Researchers have built ReSS, a framework that forces LLMs to reason about tabular data the way a decision tree would — by feeding the model the tree's own decision paths as a structured scaffold before generating any natural-language explanation. The result: predictions grounded in verifiable logic, with measurable reductions in hallucination on medical and financial datasets.
What's new
ReSS works in three steps. First, a decision-tree model processes a tabular input and extracts its instance-level decision path — the exact chain of feature comparisons that produced a given prediction.
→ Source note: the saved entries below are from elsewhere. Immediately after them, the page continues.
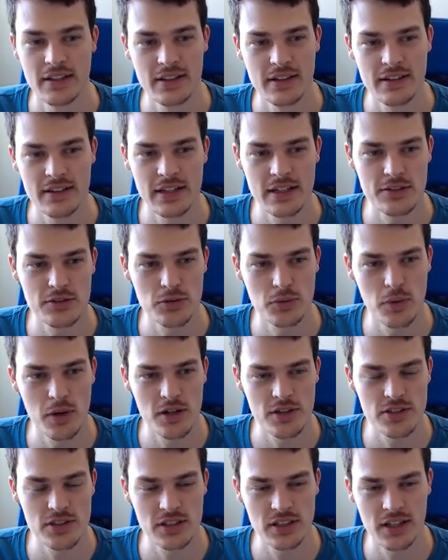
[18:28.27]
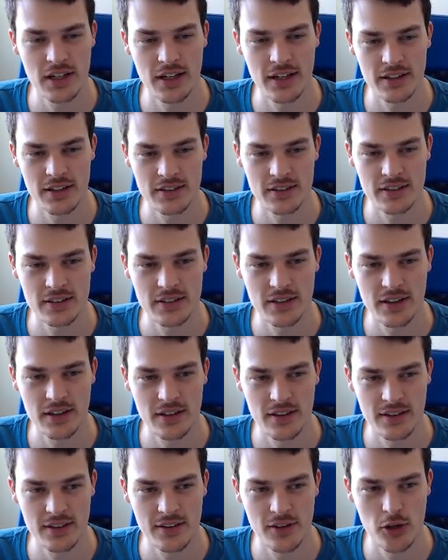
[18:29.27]
Thanks for watching. I
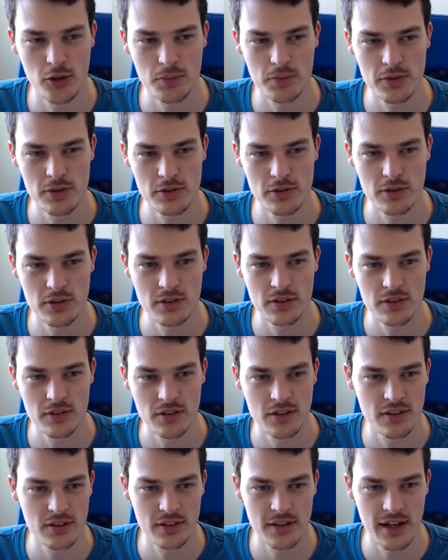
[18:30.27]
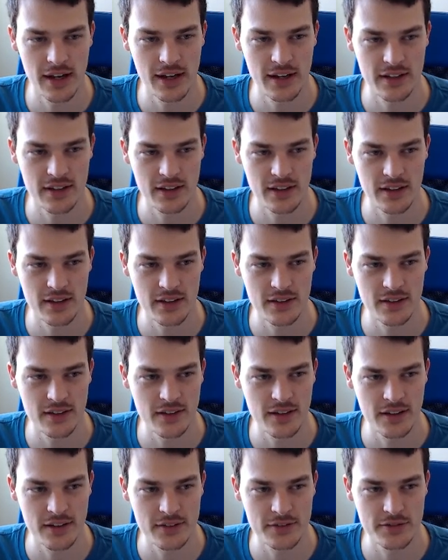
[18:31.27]
hope you had
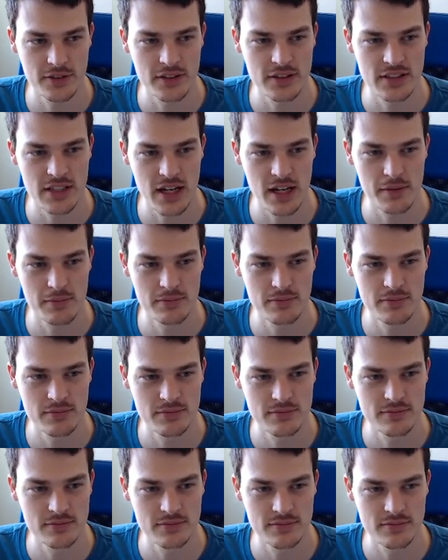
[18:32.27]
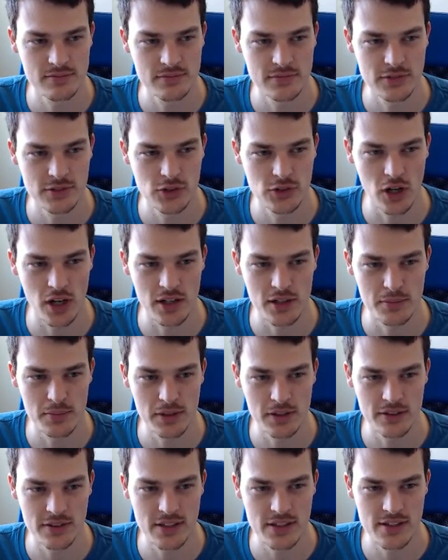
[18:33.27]
a fun time trying to
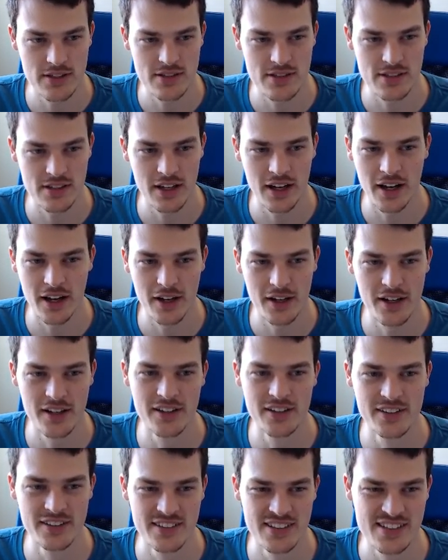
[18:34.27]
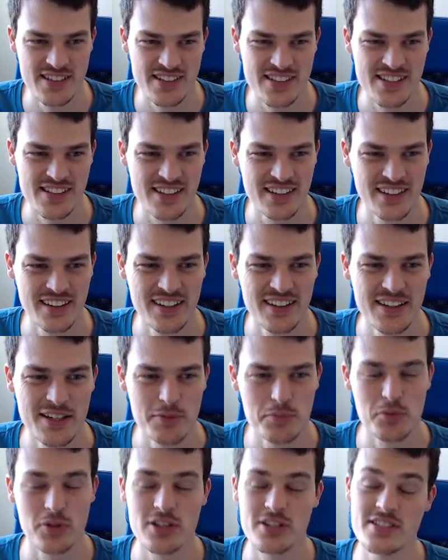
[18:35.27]
build this. It's
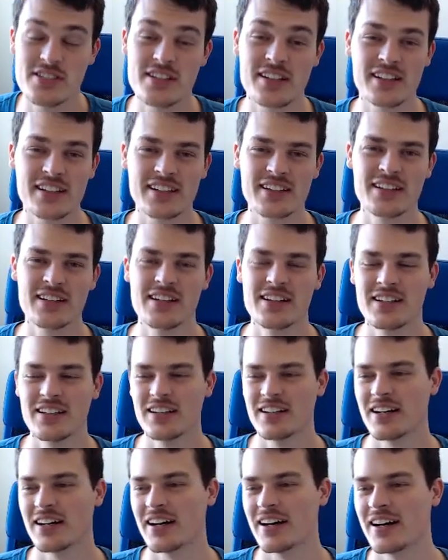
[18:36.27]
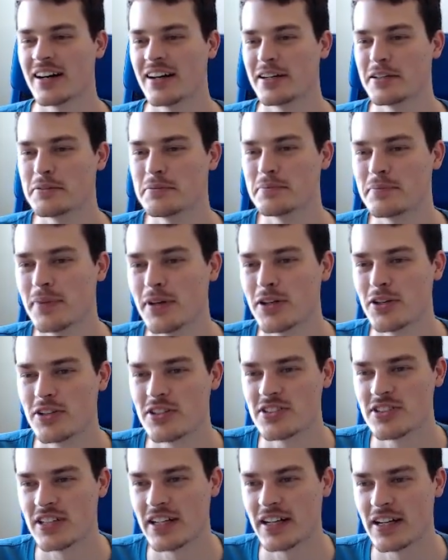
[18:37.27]
pretty silly, but you can
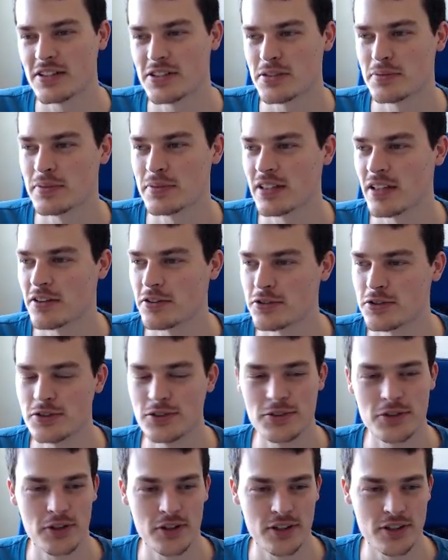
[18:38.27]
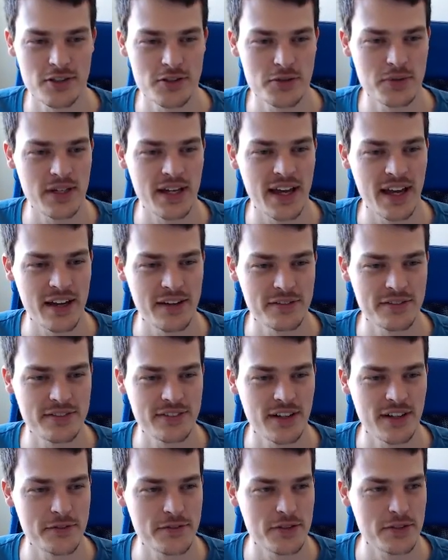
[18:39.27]
check out some of the other tutorials we have
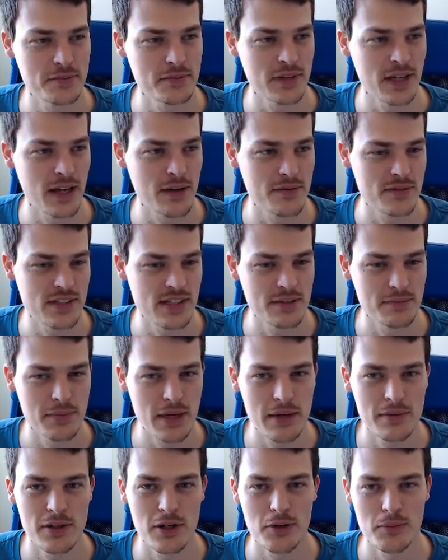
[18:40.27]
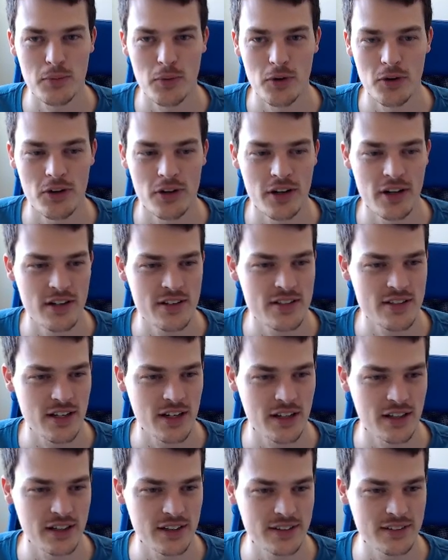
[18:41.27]
of some games that maybe are more
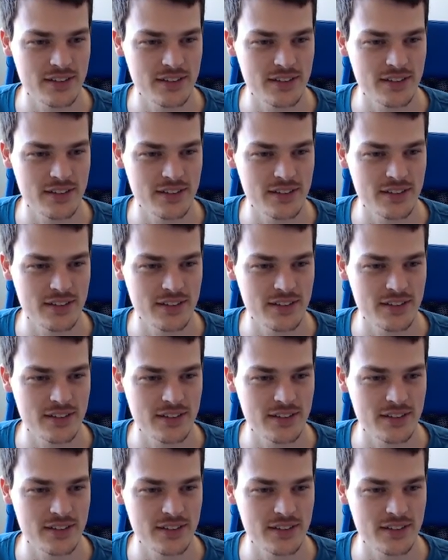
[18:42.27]
exciting.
That path, along with the raw features and label, gets handed to an LLM, which generates a natural-language rationale constrained to follow the decision logic. The resulting synthetic dataset is then used to fine-tune a pretrained LLM into a domain-specific tabular reasoning model. A scaffold-invariant data augmentation step rounds things out to improve generalization. To actually measure faithfulness — not just accuracy — the team introduces three metrics: hallucination rate, explanation necessity, and explanation sufficiency.
Why it matters
Tabular data dominates high-stakes domains like healthcare and finance, and the standard tradeoff has always been interpretability versus performance. Symbolic models like decision trees are auditable but expressively limited. LLMs are expressive but notoriously prone to fabricating reasoning that sounds plausible but doesn't reflect what the model actually computed. ReSS attacks that gap directly. On medical and financial benchmarks, ReSS-trained models outperform both vanilla decision trees and standard fine-tuning approaches by up to 10%, while producing explanations the authors can quantitatively verify as faithful to the underlying logic.
What to watch
The scaffold-invariant augmentation strategy is worth tracking — if it holds up across more diverse tabular domains, it suggests a broader recipe for grounding LLM reasoning in structured model outputs beyond decision trees. The introduced faithfulness metrics are also notable: hallucination rate, necessity, and sufficiency are concrete, reusable tools the field has largely lacked for evaluating explanation quality in structured-data settings.